Stress involves changes in behavior, autonomic function and the secretion of hormones. Autonomic nervous system (ANS) contributes to physiological adaptive process in short durations. In particular, heart rate variability (HRV) analysis is commonly used as a quantitative marker depicting the ANS activity related to mental stress. The aim of this study is to investigate correlations between psychological responses to stress and HRV indices induced by the cognitive stressor. Thirty-three participants rated their mental and physical symptoms occurred during the past two weeks on Stress Response Inventory (SRI), which is composed of seven stress factors that may influence the status of mental stress levels.
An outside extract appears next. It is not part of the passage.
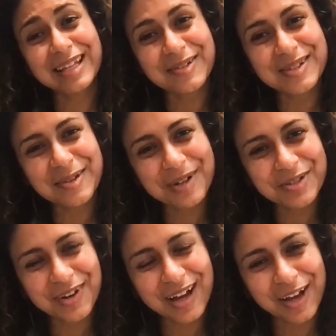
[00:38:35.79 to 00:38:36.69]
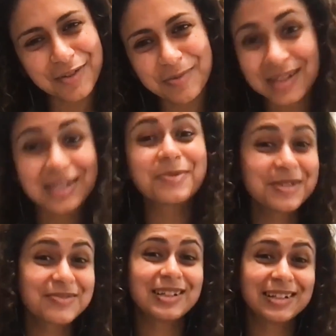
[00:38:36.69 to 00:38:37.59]
Well, thank you so much for having
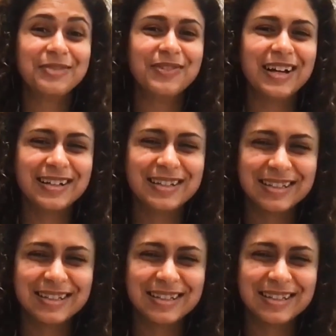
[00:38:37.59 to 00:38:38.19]
me. This was really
Then, they underwent the psychophysiological procedures, which are collected electrocardiogram (ECG) signals during a cognitive stress task. HRV indices, the standard deviation of R-R interval (SDNN), root mean square of successive R-R interval difference (RMSSD) and low frequency (LF)/high frequency (HF) ratio were extracted from ECG signals. Physiological responses were calculated stress responses by subtracting mean of the baseline from the mean of recovery. Stress factors such as tension, aggression, depression, fatigue, and frustration were positively correlated to HRV indices. In particular, aggression had significant positive correlations to SDNN, RMSSD and LF/HF ratio. Increased aggressive responses to stress correlated with the increases of all HRV indices. This means the increased autonomic coactivation. Additionally, tension, depression, fatigue, and frustration were positively associated with RMSSD reflecting increases in parasympathetic activation. The autonomic coactivation may represent an integrated response to specific cognitive reactions such as the orienting response.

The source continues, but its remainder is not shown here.